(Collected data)
--*--

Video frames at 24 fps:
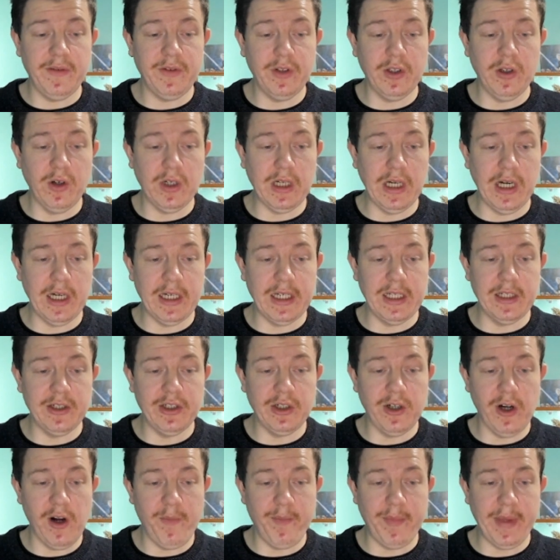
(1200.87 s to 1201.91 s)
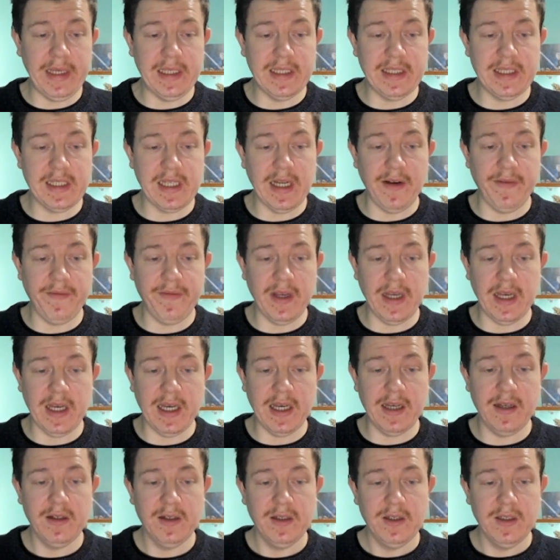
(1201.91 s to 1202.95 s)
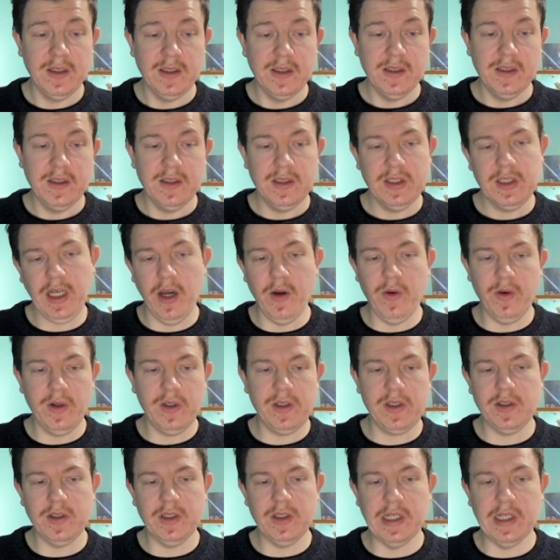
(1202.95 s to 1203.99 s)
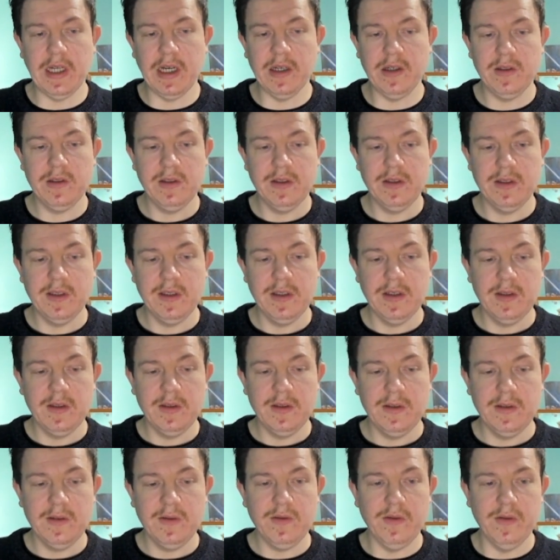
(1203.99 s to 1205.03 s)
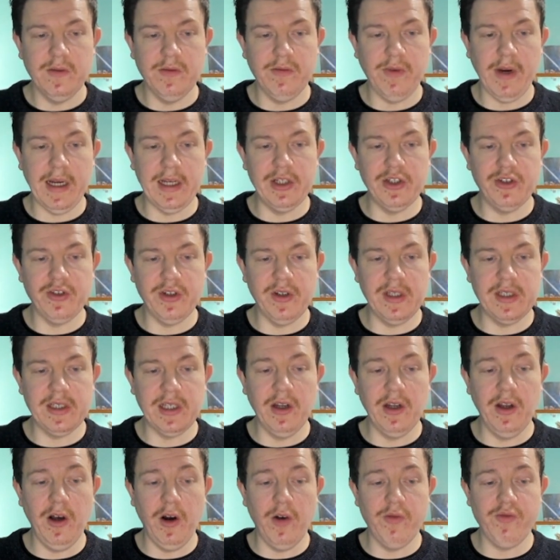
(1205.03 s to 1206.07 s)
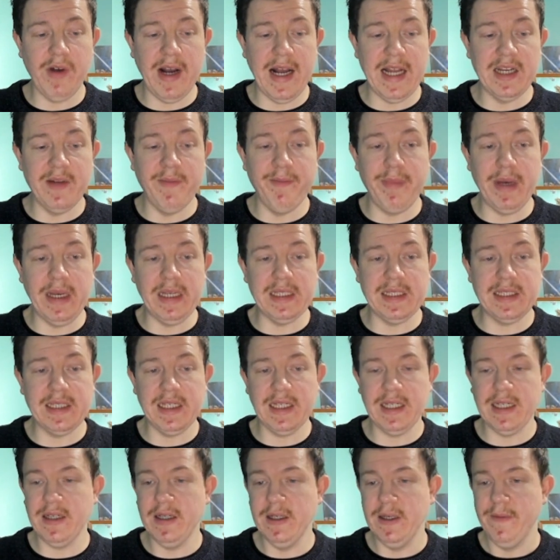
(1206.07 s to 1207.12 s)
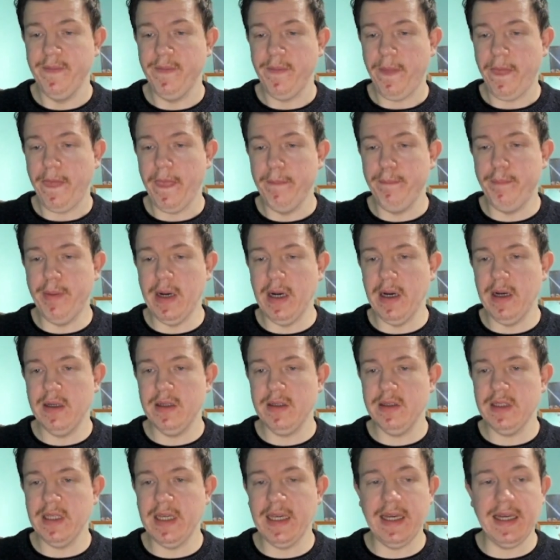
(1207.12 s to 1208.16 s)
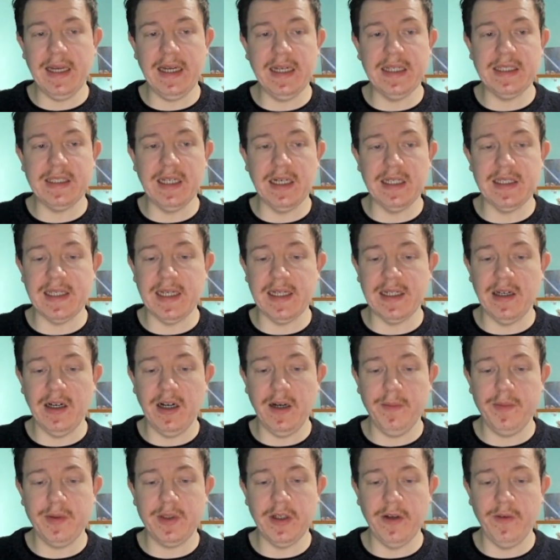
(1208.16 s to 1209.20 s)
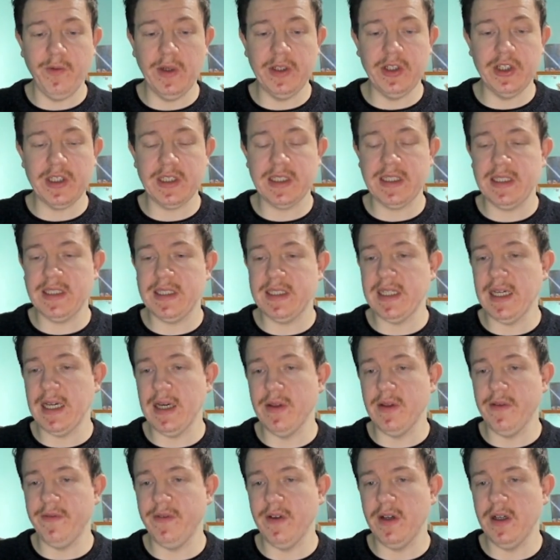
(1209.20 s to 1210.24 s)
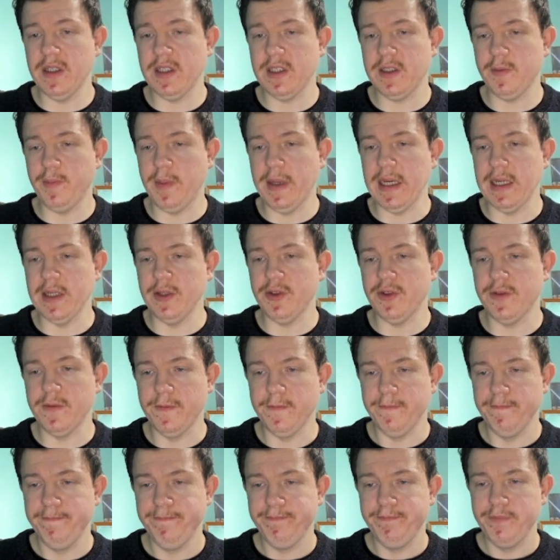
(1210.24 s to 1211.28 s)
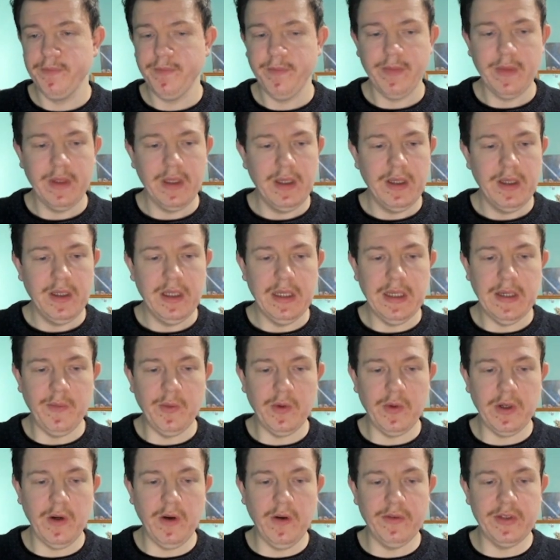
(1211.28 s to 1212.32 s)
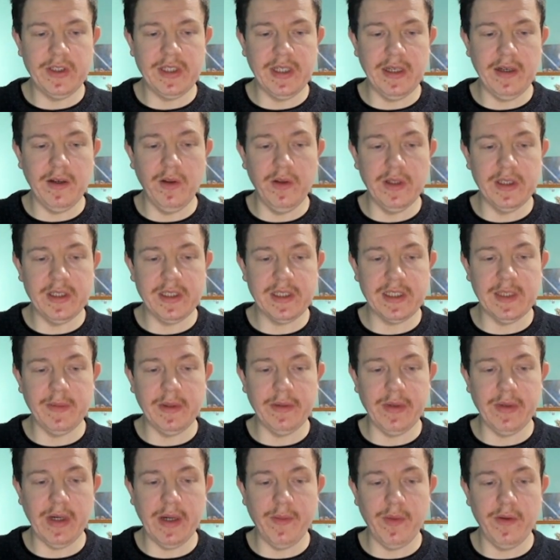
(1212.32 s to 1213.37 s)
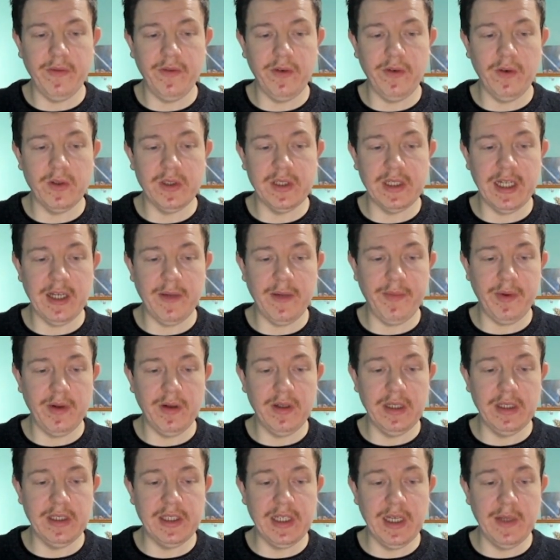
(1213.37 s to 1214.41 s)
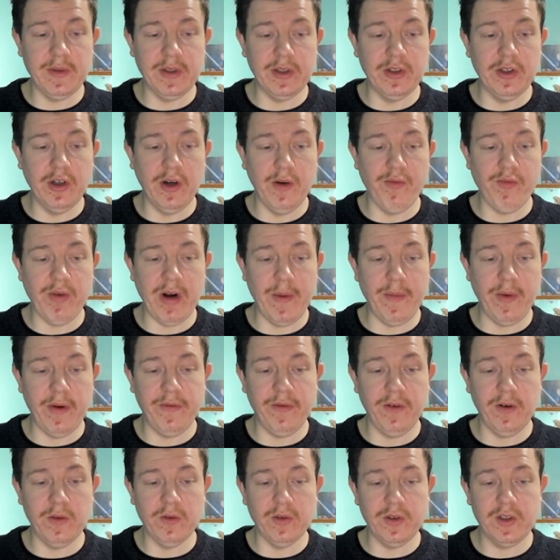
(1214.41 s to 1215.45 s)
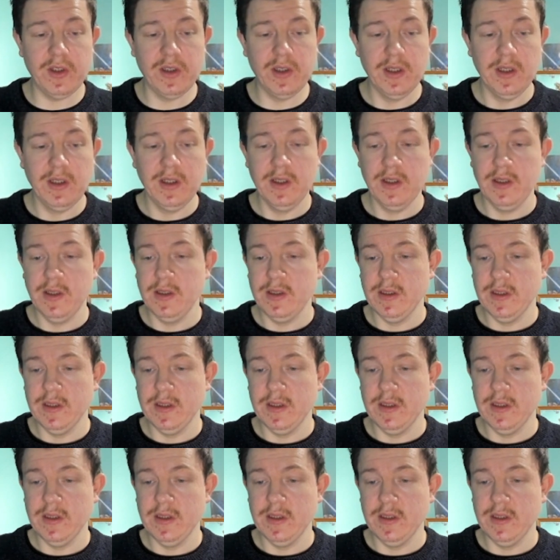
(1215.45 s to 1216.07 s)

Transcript: stuff, you got Guardian, you got Beast stuff here, Cokes, you know, Ranger. There's a lot of random bits here, but it does add up. So if we just stay on the first page, and we'll go, obviously a lot of this is going to be rainbow foils here, but in terms of non-rainbow foils,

--*--

Work to complete. Copy only the part of the records that runs from the first line to the line with "(1209.20 s to 1210.24 s)", ends included, leaving pictures out.

Exercise answer.
Video frames at 24 fps:
(1200.87 s to 1201.91 s)
(1201.91 s to 1202.95 s)
(1202.95 s to 1203.99 s)
(1203.99 s to 1205.03 s)
(1205.03 s to 1206.07 s)
(1206.07 s to 1207.12 s)
(1207.12 s to 1208.16 s)
(1208.16 s to 1209.20 s)
(1209.20 s to 1210.24 s)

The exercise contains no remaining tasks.